Mallory Weggemann does one last training session before leaving for the 2016 Summer Paralympic Games in Rio de Janeiro at Life Time Fitness in Lakeville on Thursday. Tom Baker for MPR News

Mallory Weggemann captured gold in the 2012 Paralympic Games but a severe hand injury in 2014 made retirement, not Rio, a likelihood.

The Eagan swimmer, already paralyzed from the waist down, was now saddled with nerve damage and pain in her left hand.

"I didn't know if I'd make it back into the sport of swimming, and I didn't know I'd be the athlete I once was," she said. "I didn't know I'd be able to make it to Rio."

But on Thursday, Weggemann basked in the support of more than 300 people as they cheered her in the Life Time Fitness gymnasium in Lakeville, where she's been training. She qualified for seven events in Rio and leaves Friday for the USA Paralympics team camp before going to Rio, her second Paralympics.

"It's more special, it's more emotional this time around than it was in 2012," the 27-year-old said. "It's really special because it's really taken a community to get me to this point."

Mallory Weggemann won gold in the women's 50-meter freestyle S8 at the London 2012 Paralympic Games. Christopher Lee | Getty Images 2012
For her comeback she enlisted her one-time coach.

"It's been a journey," said Steve Van Dyne, who coached Weggemann in elementary school and at Eagan High School. "But we knew she had it in her because once you're in that Paralympic world, that attitude is not going away."

It was solidified last year when Weggemann snagged five medals at the Parapan American Games in Toronto.

Weggemann began competitive swimming at 7. She became a paraplegic in 2008 from an epidural injection for a back pain.

Weggemann returned to swimming in 2009 as a para-athlete. That same year she won five gold medals at the International Paralympic Committee's swimming world championships in Rio.

Weggemann would go on to smash dozens of American records and 15 world records.

She also won the Best Female Athlete with a Disability ESPY Award in 2011.

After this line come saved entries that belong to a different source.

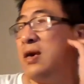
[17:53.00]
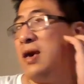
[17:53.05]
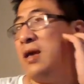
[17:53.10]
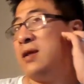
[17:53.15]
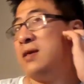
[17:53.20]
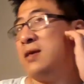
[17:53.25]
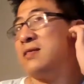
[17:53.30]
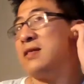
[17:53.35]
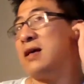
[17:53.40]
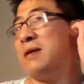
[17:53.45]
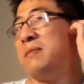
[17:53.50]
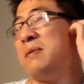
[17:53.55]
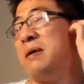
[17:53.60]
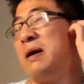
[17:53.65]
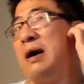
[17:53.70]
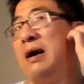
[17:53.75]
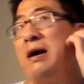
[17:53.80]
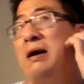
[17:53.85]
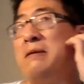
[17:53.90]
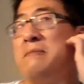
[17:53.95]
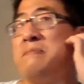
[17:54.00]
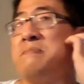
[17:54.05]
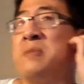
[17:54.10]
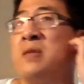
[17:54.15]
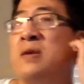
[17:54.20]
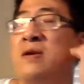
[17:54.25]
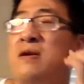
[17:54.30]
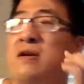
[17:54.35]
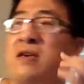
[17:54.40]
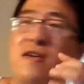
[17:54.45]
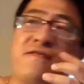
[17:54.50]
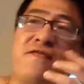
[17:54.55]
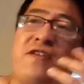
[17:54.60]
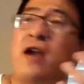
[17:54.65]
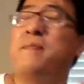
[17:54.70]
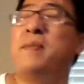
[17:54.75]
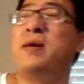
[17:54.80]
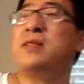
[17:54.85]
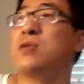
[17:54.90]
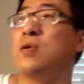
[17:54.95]
and some
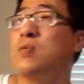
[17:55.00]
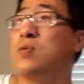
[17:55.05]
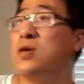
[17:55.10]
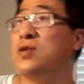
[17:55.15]
environmentalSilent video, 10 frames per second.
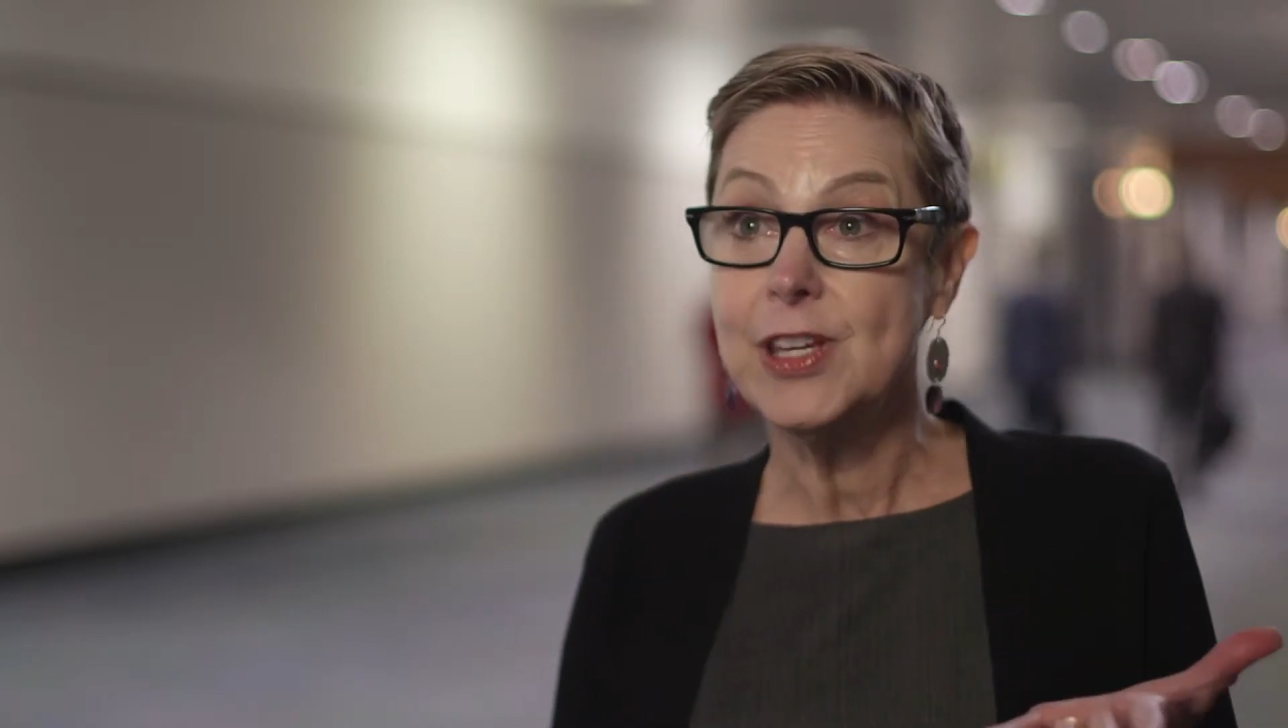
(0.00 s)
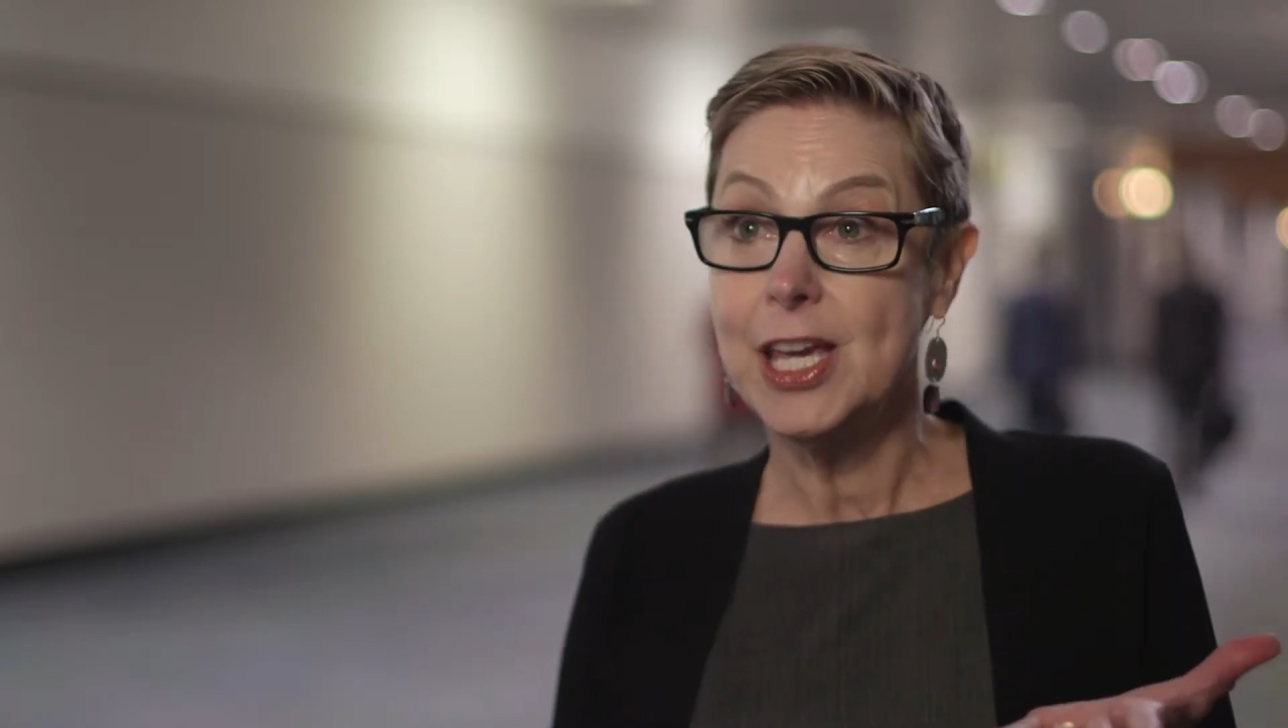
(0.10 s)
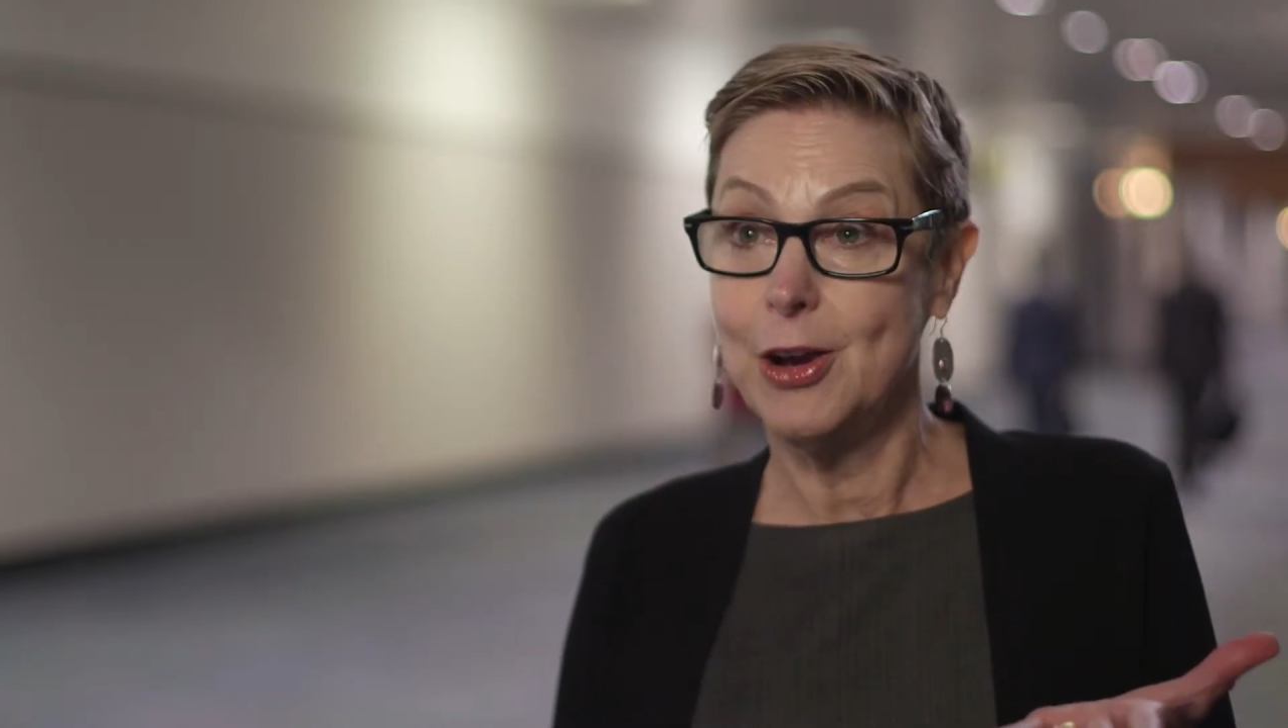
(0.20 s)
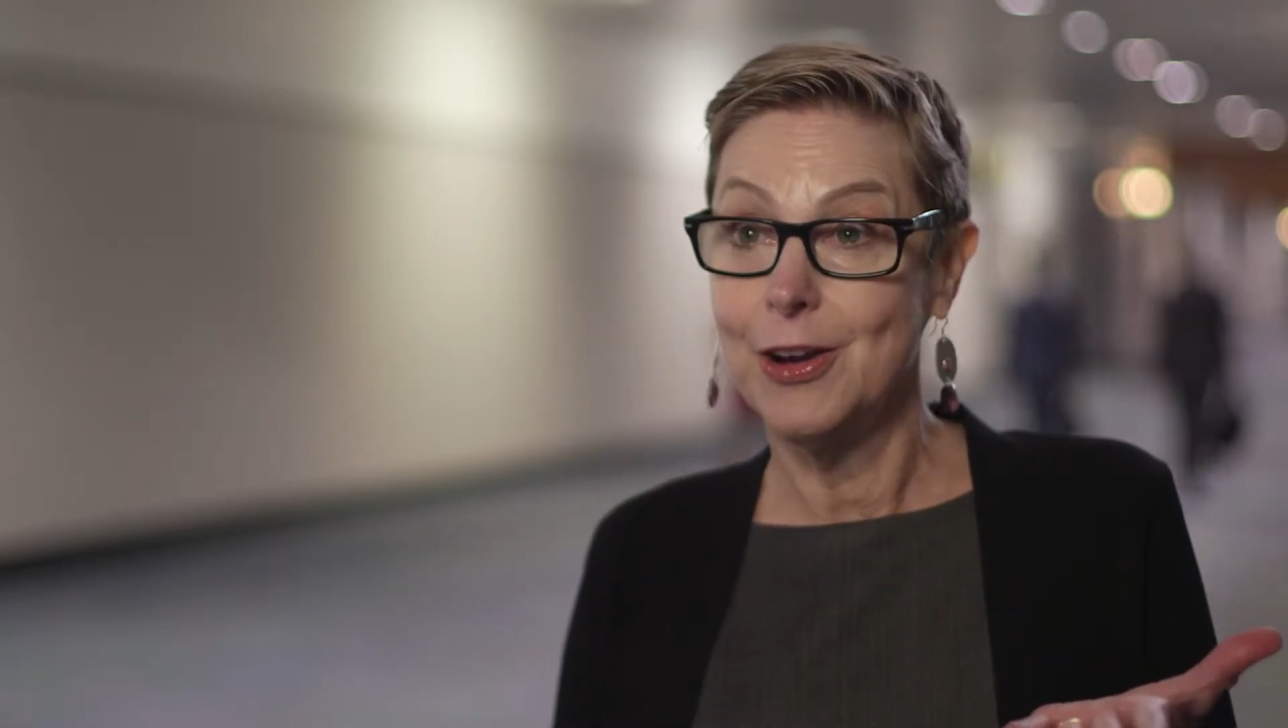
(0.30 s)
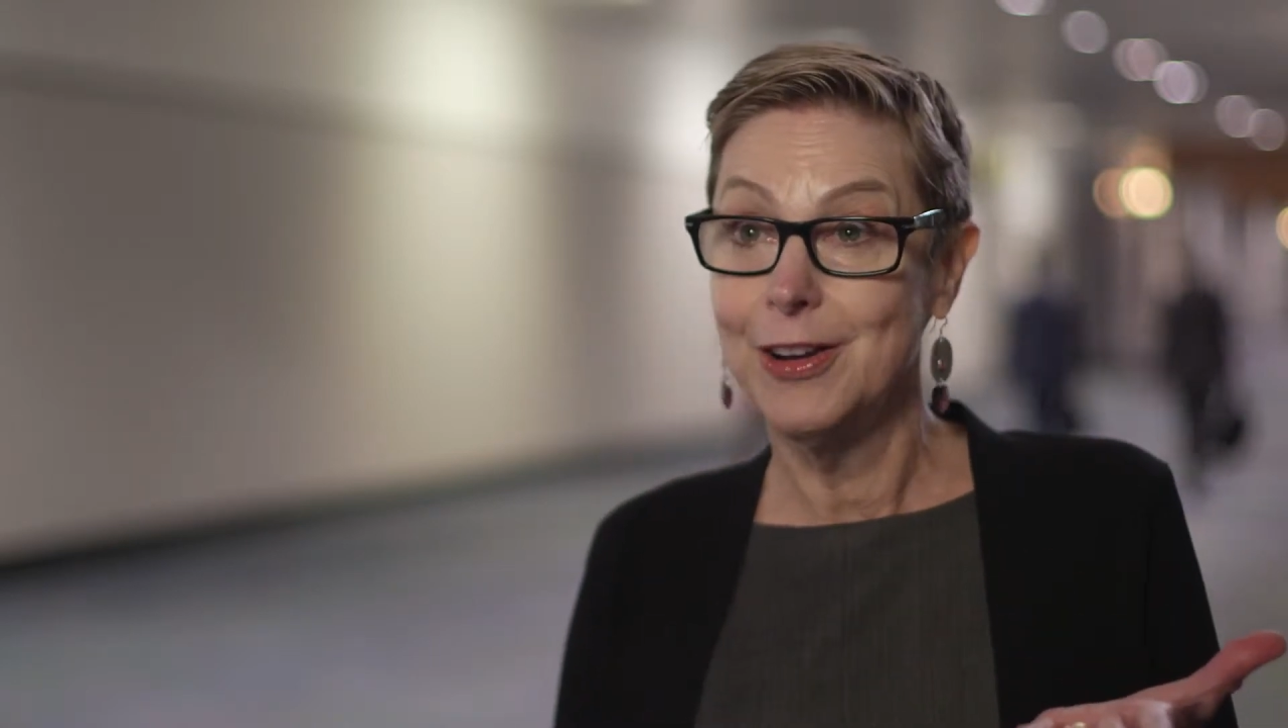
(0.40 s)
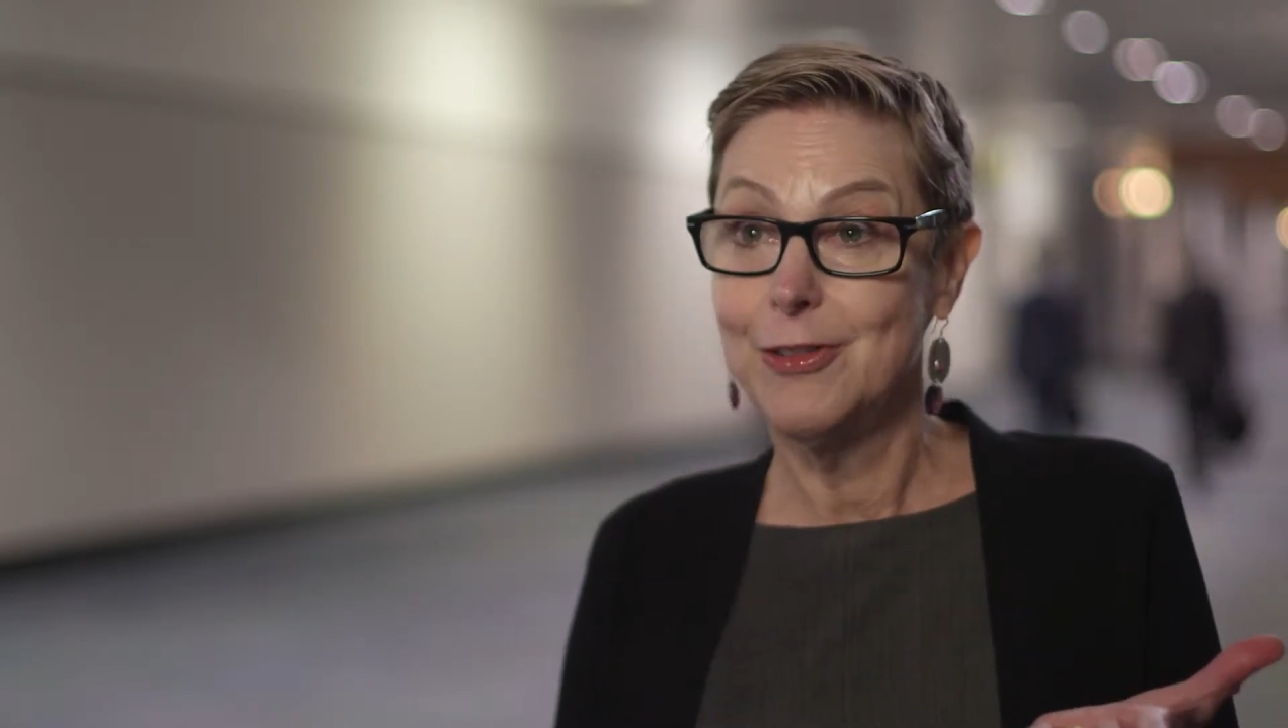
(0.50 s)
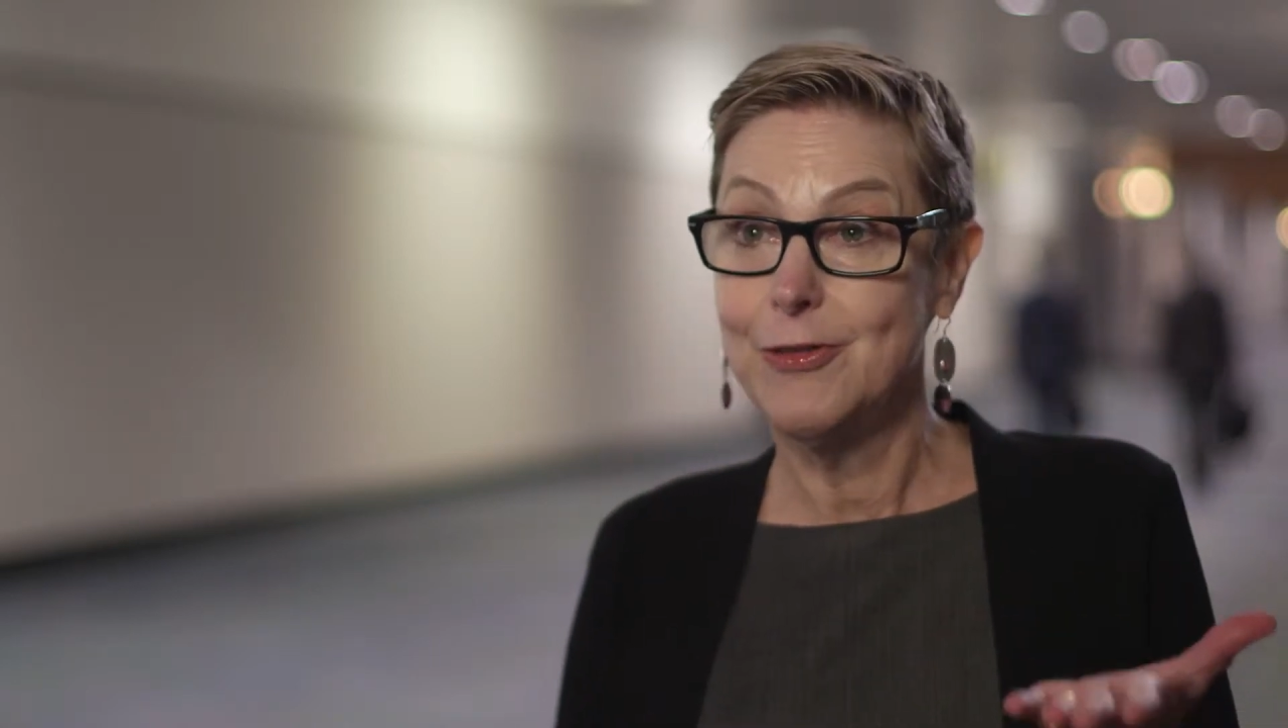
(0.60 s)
careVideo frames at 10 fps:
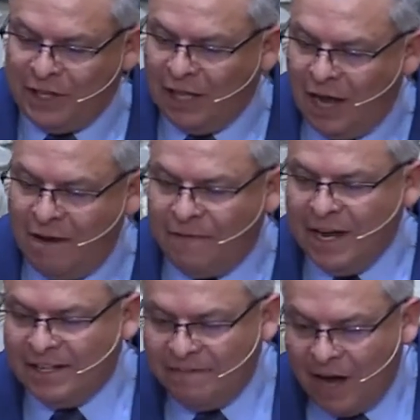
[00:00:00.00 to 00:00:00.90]
and the life
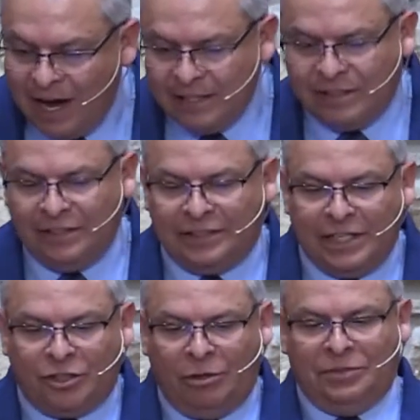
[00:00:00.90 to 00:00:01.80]
divides. He
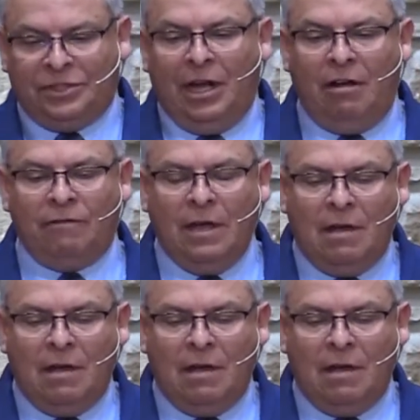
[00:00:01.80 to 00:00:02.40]
said so himself.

In addition to a gold medal in the 50-meter, Weggemann and teammates snagged the bronze in the 4x100 medley at the 2012 Paralympic Games. But Rio has a special place in her heart.

"Rio is where I won my very first medal so I'm really excited about going back," she said. "I'll be coming full circle."

Weggemann swims two hours a day, five days a week. She hits the weights for an hour three days a week. Thursday was her last training before team camp.

Weggemann receives a sword salute at a sendoff.
Mallory Weggemann receives a sword salute at a sendoff celebration at Life Time Fitness in Lakeville on Thursday. Tom Baker for MPR News
Then the Lakeville South High School band rocked the gymnasium and youngsters, clasping American flags, stared in awe at Weggemann.

"It's an emotional ride, seeing that much love and support the day before you leave for the games — it definitely gives you the last boost of energy you need before leaving," she said.

Weggemann signed autographs for more than an hour and kids touched and tried on her 2012 gold medal.

Sisely Wessel, along with her mother and four siblings, also met Weggemann and got autographs. But the 10-year-old from Lakeville became a fan a couple of weeks ago when she swam in an adjacent pool while Weggemann did her training laps. Sisely noticed Weggemann plowed through the water using only her upper body.

"I tried to swim like her but it was really hard," she said. "It's amazing what she's able to do."